Prevention is better than cure...

November 3, 2015

 

Why do I say this? During my travels in and out of boardrooms, numerous times, I came across the statement that: “Optical cameras are a much better solution than thermal cameras, installed on the perimeter, because you can identify the person entering the premises illegally.” Well, this is partially correct with a lot of clarification notes, and when something is partially correct then it can be partially incorrect as well. Half stays half.

 To clarify the above statement as true, please allow me the following questions:

At what distance do you want to view an image?
Are you talking about a 24/7 operation, day and night-time?
Do you use video analytics or video motion detection?
What illumination are you using for night time operation?
How many false alarms can you handle?
Do you do offsite monitoring?
 

At first and the most simple of all, what can you see with the aid of these cameras?

 

During daytime:

The visible camera can see extremely far as the sun is shining and the entire world is illuminated and to be very sure we do not lie, the camera can see what you can see. You can see detail and colour during day time. The thermal camera can see extremely far as well, as mountains are heated with energy and the thermal radiation can be picked up, you can see the moon and the sun even. You can see objects, but not a lot of detail far away.

 

 Night time:

The visible camera can see nothing, or very limited over distance, as the scene must be illuminated and the reflective light must fall onto the detector. Illumination is attenuated by a matt surface and a wool type surface even more than a shiny reflective coating. The further the illumination the more power you need for the illuminator. The thermal camera can see the same as during daytime, with a small change in AGC. No illumination is required. As you can understand, there are a huge difference between an Optical image and a Thermal image. The first and most important aspect is, it is two very different technology type images. The optical camera can see what the eye can see and the thermal camera see beyond eye response. To put it into reality, have a look at the following:

 

Thermal cameras operate in a different space within the Electromagnetic spectrum than that of visible cameras. To summarize even further, thermal cameras detect slight variances in heat radiation and visible cameras can “see” what your eye can see and the visible cameras can “see” at night with the aid of Infrared Illumination or laser illumination.

 

As we have mentioned above, we have to discuss the following important aspect, “Illumination”. Thermal cameras need no illumination as it detects the subtle differences of heat radiation. Every object transmits heat, even ice. The minimum heat detected by a thermal camera is called “absolute 0ºKelvin = minus -273.15ºC. The sensitivity of the pixels of the thermal detector will give you the quality of the image and the selectivity of the scene. What you see during daytime, you will see at night time, but the average temperature will change which has a direct influence on the AGC, with no noticeable change in the image scene.

 

Visible cameras need illumination during night time operation. How much you will say. Well, if the illumination goes below the camera chip specification, the viewer will see that the camera will start showing a snowy image or some of the cameras will give you a good image, but with a drop in frame rate.

 

Needless to say, the IR or Laser illuminators and difference in specifications play a big role as well. The specifications will read a distance of 250m and you will pay below a ZAR1000.00 for each, only. Then you get the same distance illuminator for ZAR16,000.00 and you ask, “how is that possible?” The difference is actually very simple; you pay for what you get. These two products are not the same, or not even close to one another. The reality is, the further the illumination needed the more power you need, the more expensive the LED, the better the electronics must be in supporting and extending the MTBF of the hard working LED. Another consideration will be, if you want to see only, you do not need the same illumination as when you need to do detection. Even with video motion detection and video analytics, there is a vast difference in illumination power needed for effective detection.

 

The next item then leads to the distances needed between the camera positions. If topography is not an issue and the area is fairly flat and straight, then we look at the difference between thermal and optical.

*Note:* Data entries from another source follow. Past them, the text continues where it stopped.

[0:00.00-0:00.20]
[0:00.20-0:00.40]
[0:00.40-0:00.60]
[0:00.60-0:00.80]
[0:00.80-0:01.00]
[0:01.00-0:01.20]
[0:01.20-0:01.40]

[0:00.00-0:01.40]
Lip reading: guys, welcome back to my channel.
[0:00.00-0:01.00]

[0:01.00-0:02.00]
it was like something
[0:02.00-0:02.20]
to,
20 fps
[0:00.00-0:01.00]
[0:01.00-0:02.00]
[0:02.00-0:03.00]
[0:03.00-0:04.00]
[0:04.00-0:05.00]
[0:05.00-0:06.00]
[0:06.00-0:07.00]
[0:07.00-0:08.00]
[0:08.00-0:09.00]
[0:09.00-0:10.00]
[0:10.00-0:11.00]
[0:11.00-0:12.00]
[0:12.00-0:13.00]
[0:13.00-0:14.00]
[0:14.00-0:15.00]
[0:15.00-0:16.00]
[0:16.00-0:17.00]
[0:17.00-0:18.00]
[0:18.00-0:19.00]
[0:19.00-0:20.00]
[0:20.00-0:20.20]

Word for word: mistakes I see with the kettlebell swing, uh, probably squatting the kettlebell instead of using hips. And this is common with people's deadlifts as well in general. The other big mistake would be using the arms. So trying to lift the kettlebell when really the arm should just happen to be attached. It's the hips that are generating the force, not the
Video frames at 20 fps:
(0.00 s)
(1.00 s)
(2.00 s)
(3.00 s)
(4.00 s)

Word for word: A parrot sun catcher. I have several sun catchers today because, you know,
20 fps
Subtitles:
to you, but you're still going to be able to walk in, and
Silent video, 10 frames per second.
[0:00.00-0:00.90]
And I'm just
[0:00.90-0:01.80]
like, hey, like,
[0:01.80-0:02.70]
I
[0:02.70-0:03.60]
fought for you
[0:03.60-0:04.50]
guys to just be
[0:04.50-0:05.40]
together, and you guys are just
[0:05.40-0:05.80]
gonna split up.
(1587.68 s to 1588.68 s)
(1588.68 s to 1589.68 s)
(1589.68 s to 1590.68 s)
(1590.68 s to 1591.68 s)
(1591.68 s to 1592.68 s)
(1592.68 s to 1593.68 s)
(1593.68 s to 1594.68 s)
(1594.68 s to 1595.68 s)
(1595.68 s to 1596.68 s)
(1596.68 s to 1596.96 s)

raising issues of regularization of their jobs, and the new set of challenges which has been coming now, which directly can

The difference in price between a visible camera and a thermal camera then it can be seemed huge. Again, that is half the truth as we consider one aspect only. If you look at the maximum distance, you can get with a visible camera with the aid of an effective illuminator, you will be surprised if you get 120m (stretching the limits). Thermal cameras can give you a very effective detection range of 500m without any illumination.

The differences in amount of cameras, added the infrastructure and civil work. Suddenly, you will have a distance, where thermal cameras and visible cameras are at the same price, any further, it will be cheaper to install thermal cameras. Needless to say, this will have a direct influence on the maintenance contract, the recording space, the off-site monitoring alarms etc.

 

The last point I would like to raise is the Cost of Ownership over a 5 year period. More cameras, as explained above, with IR illuminators will definitely cost more to maintain and the hidden cost will be more, especially the power portion thereof. Our biggest drive is to support the customer, in giving the best solution, will be based on the most cost effective technology and solution in for filling the needs of the customer with emphases on the cost and longevity of the products.

 

To summarize, it is better to view the perimeter area, by using the 80/20 principle, to detect the possible intruder, well before the detection occur, if possible warn the intruder, all installed at a cost effective rate and to have best value for money, than installing an optical camera at short intervals, in trying to identify the individual where that capability is null and void during night-time anyway.